WORK REQUEST
Could you output the entries that follow exactly, omitting any pictures they contain?

Items from a data source
++++++

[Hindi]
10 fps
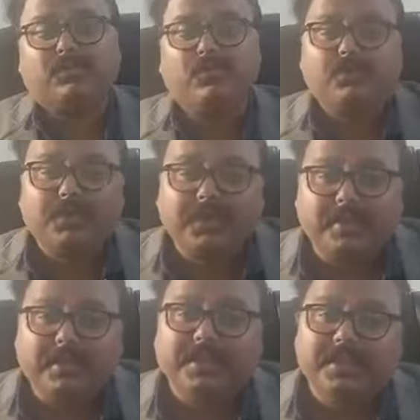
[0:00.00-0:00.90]
सौ करोड़ की
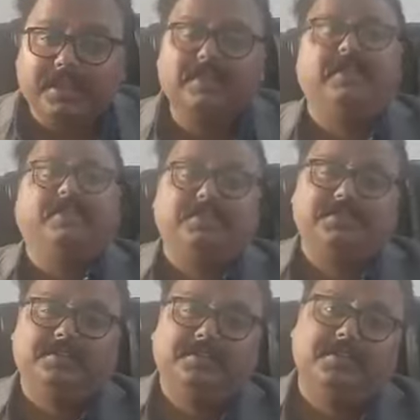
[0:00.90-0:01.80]
आबादी का देश
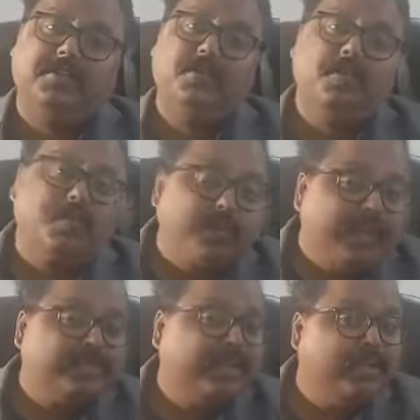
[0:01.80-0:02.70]

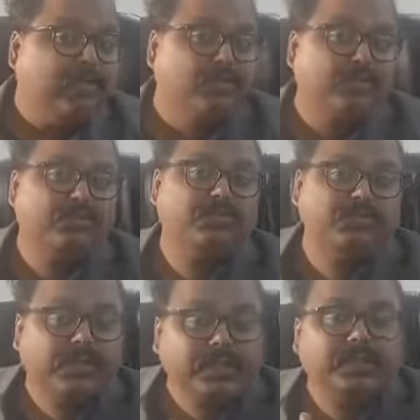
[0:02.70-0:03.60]
वैसे लोग जो
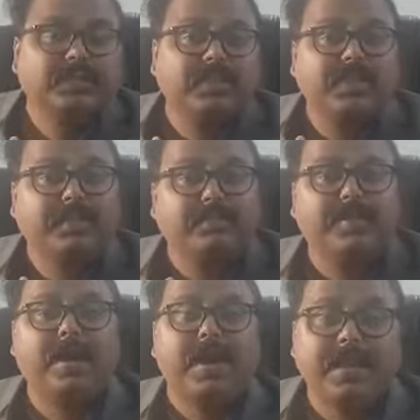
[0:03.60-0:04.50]
इतनी
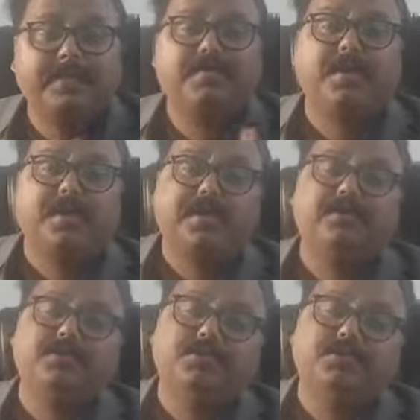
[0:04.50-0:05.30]
भारी भरकम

++++++

YOUR SOLUTION
[Hindi]
10 fps
[0:00.00-0:00.90]
सौ करोड़ की
[0:00.90-0:01.80]
आबादी का देश
[0:01.80-0:02.70]

[0:02.70-0:03.60]
वैसे लोग जो
[0:03.60-0:04.50]
इतनी
[0:04.50-0:05.30]
भारी भरकम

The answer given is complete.